NOTE: A user can perform only the actions explicitly defined by the allow rules.

NOTE: For a user to be able to bind content in Experiences, ensure the relevant content and/or media permissions are defined in their custom role.

How to set up Experiences permissions

To add Experiences permissions to a role:

  1. Log in to the Contentful web app.

  2. Click Settings and select Roles & permissions.

  3. Either create a new custom role or edit an existing one. The role editor page is displayed.

  4. Go to the Experiences tab.

  5. In the Allowed area, click New allow rule to define the allowed Experience type and the actions the user can perform with it.

    Experiences Add new allow rule

    NOTE: A user can perform only actions explicitly allowed by allow rules in their user role.

  6. Select the Experience type according to the following options:

    • Experiences - Select this option to apply the allow rule to all experiences.

    • Experiences created by user - Select this option to apply the allow rule only to the experiences created by the user.

    • Selected experiences - Select this option to select a specific experience(s) the allow rule applies to.

    • Patterns - Select this option to apply the allow rule to all patterns.

    • Patterns created by user - Select this option to apply the allow rule only to the patterns created by the user.

    • Selected patterns - Select this option to select a specific pattern(s) the allow rule applies to.

    • Components - Select this option to apply the allow rule to all components.

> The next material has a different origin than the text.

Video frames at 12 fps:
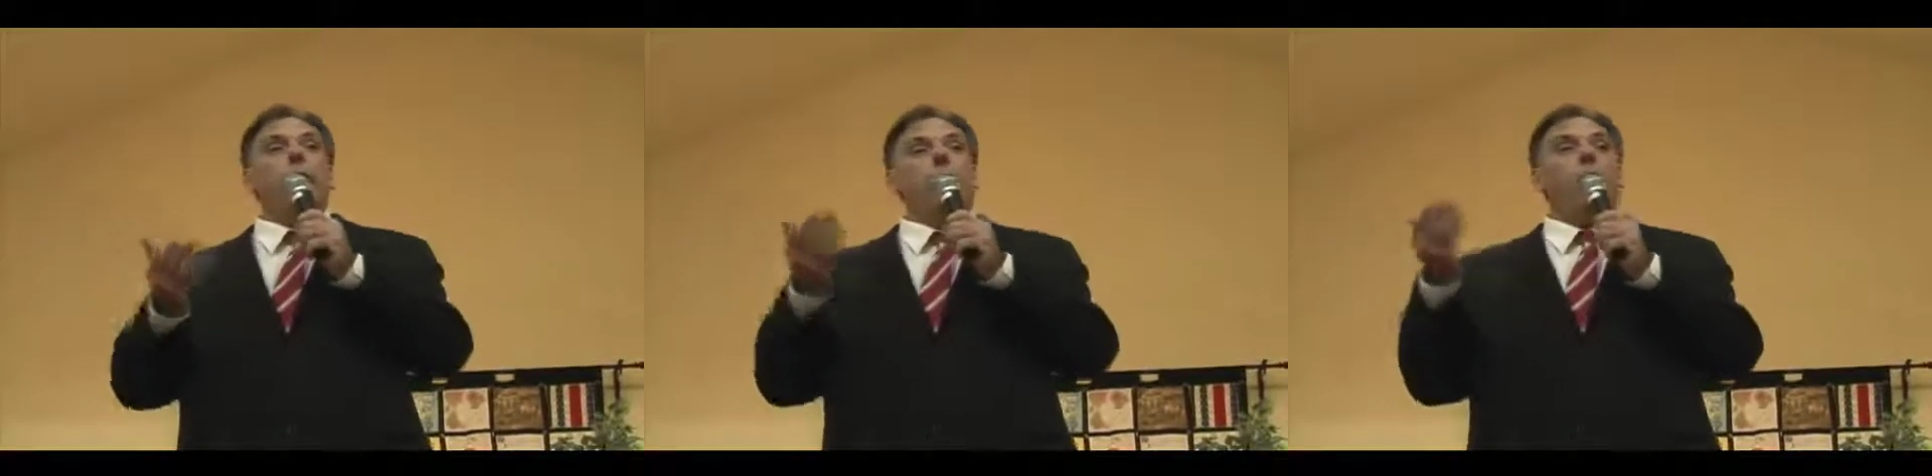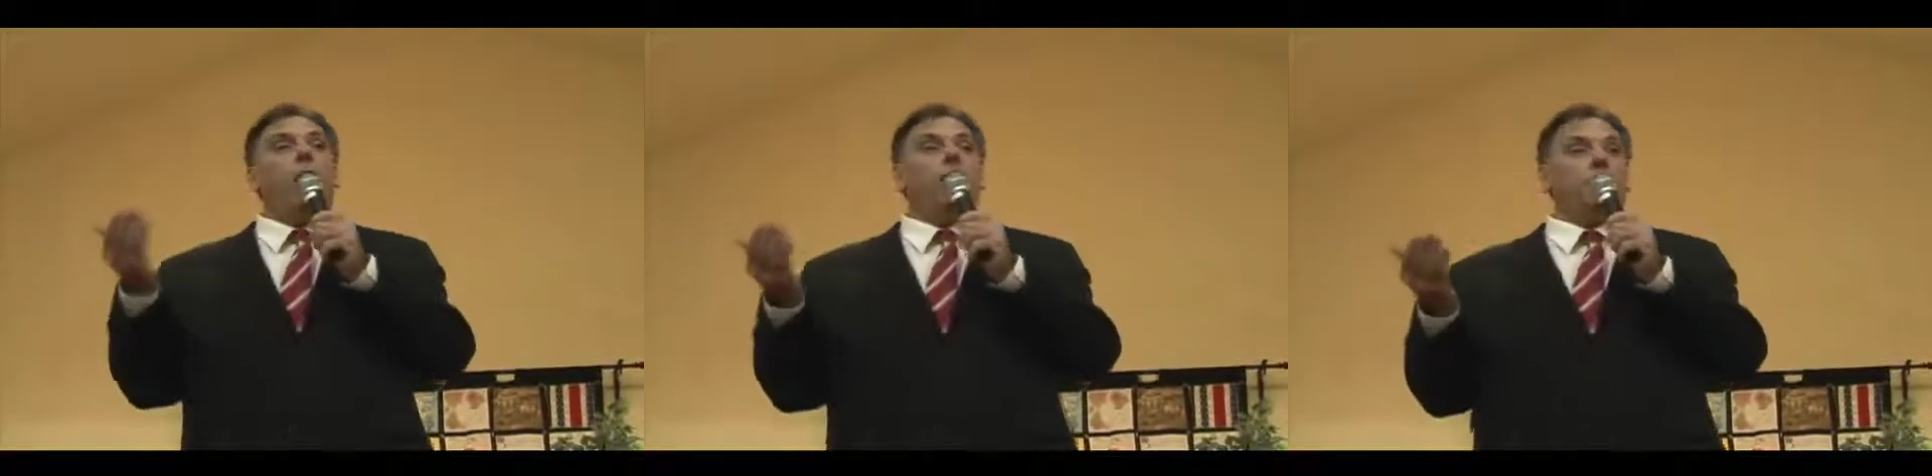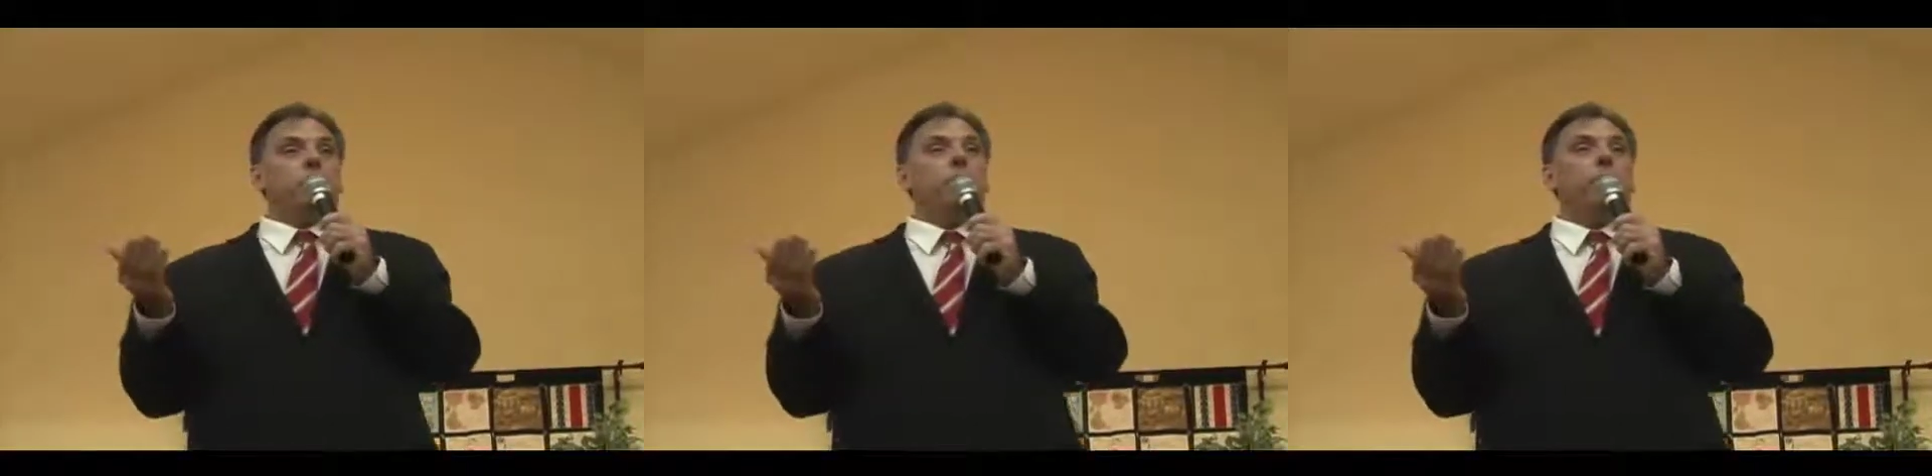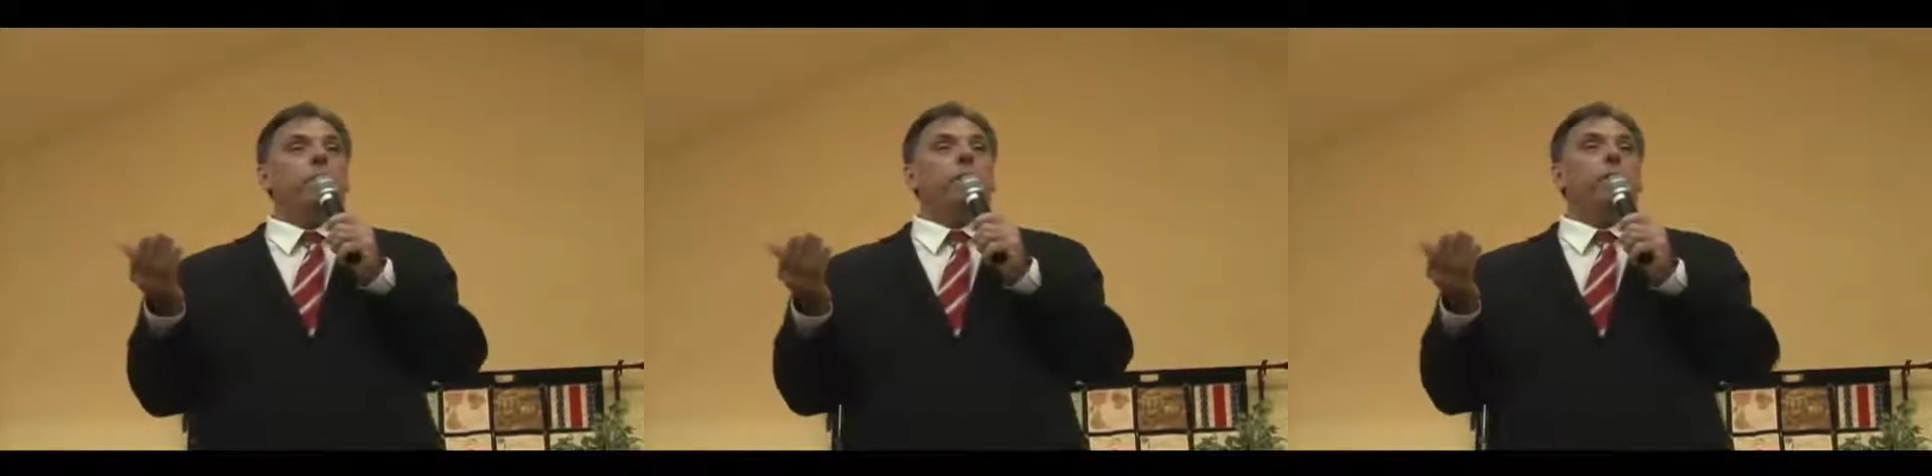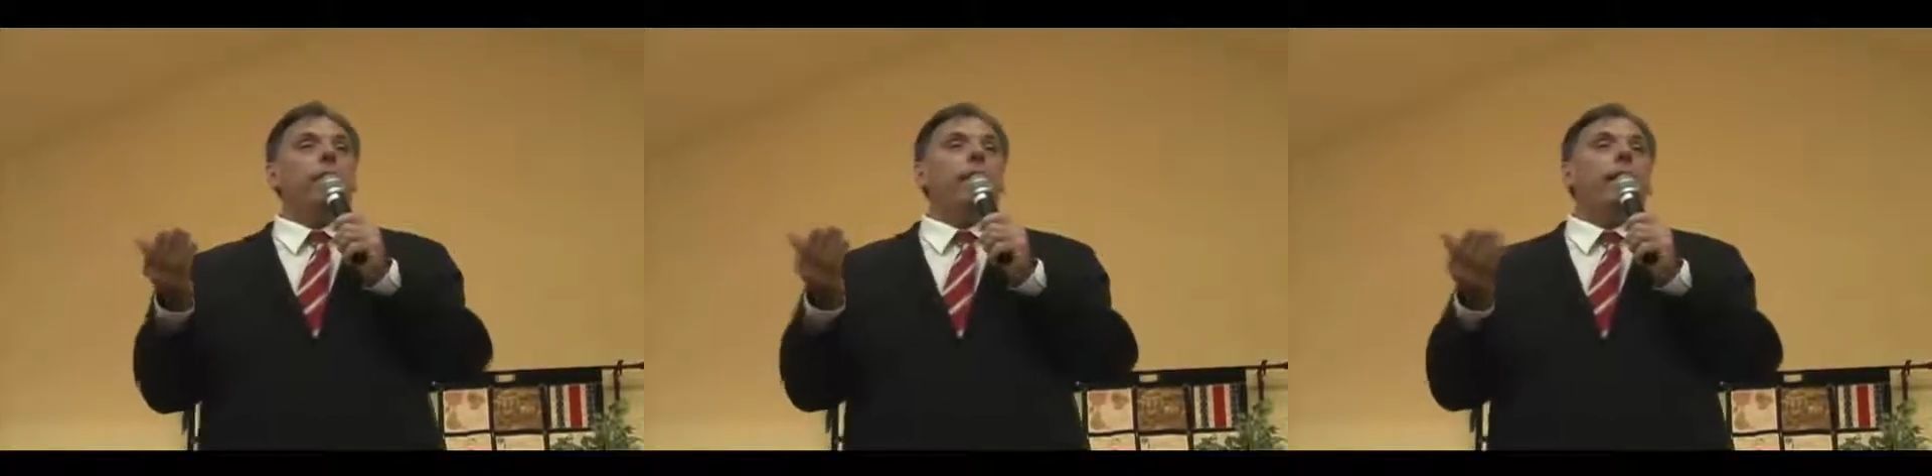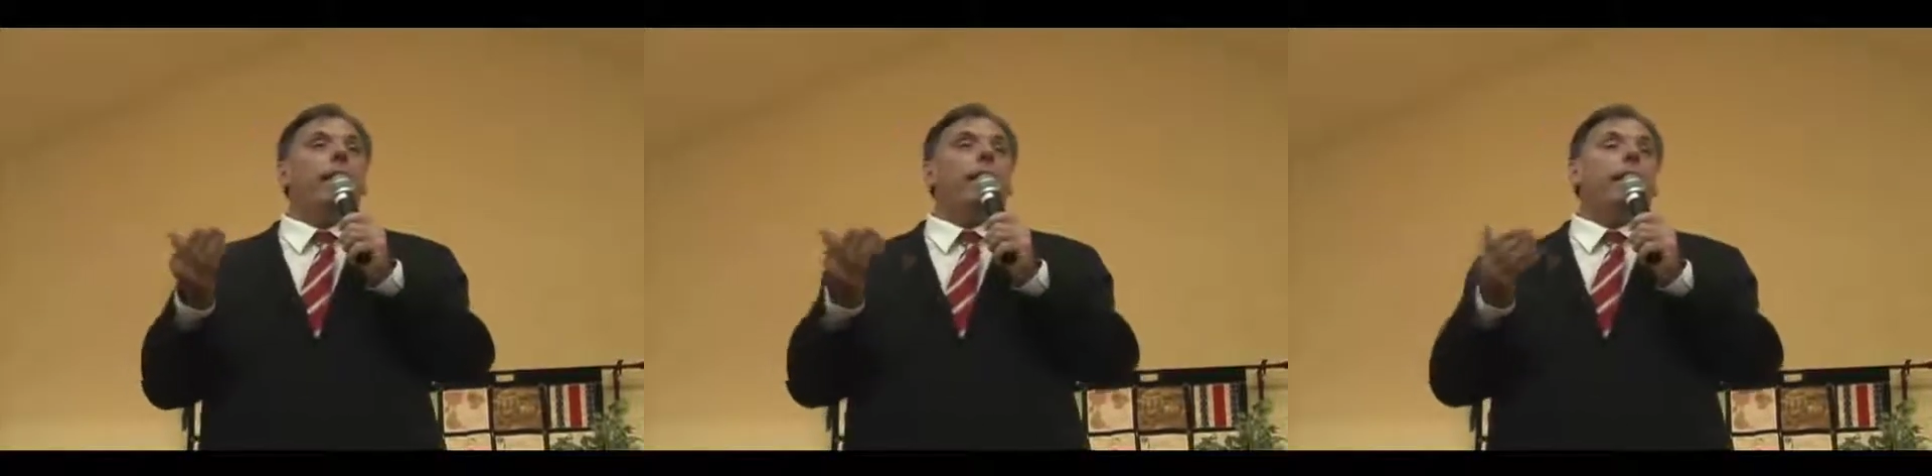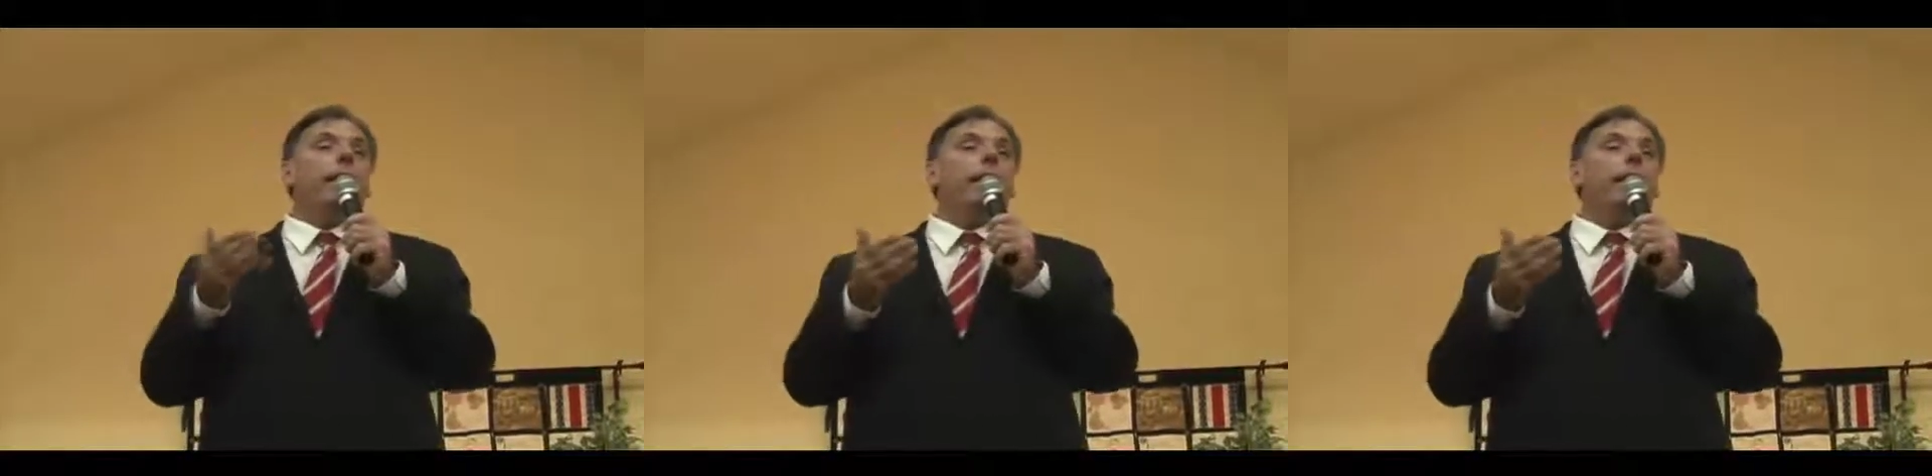the law expired and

    • Selected components - Select this option to select a specific component(s) the allow rule applies to.

      Experiences Select experience type

  7. Under Actions, select an action the user role can perform with the selected experience type from the drop-down menu.

    Experiences Select action

    NOTE: You can select All actions for full access to the selected Experience type, or select a specific action for more granular permissions.

    NOTE: For Components and Selected components, only Read action can be selected. 

  8. Click +With tags and select one or multiple tags to apply the permission only to the experience types with the selected tag(s).

    Experiences Add tag

  9. In the Denied area, click New deny rule to define the denied Experience types and actions.

    Important: Deny rules override allow rules. They restrict the permissions granted to the user by allow rules.

  10. Repeat steps 6-8, selecting the experience type, action, and tag options for the deny rule.

  11. Click Save changes to apply your changes.

Set experiences permissions through the API

Experiences permissions can be set up using the Content Management API. Through the API, you can granularly add individual permissions to a role, each permission corresponding to an action.

Changes to a role through the API override this role’s setup made through the web app UI. Updating Experiences permissions via the web app will override those set via the API.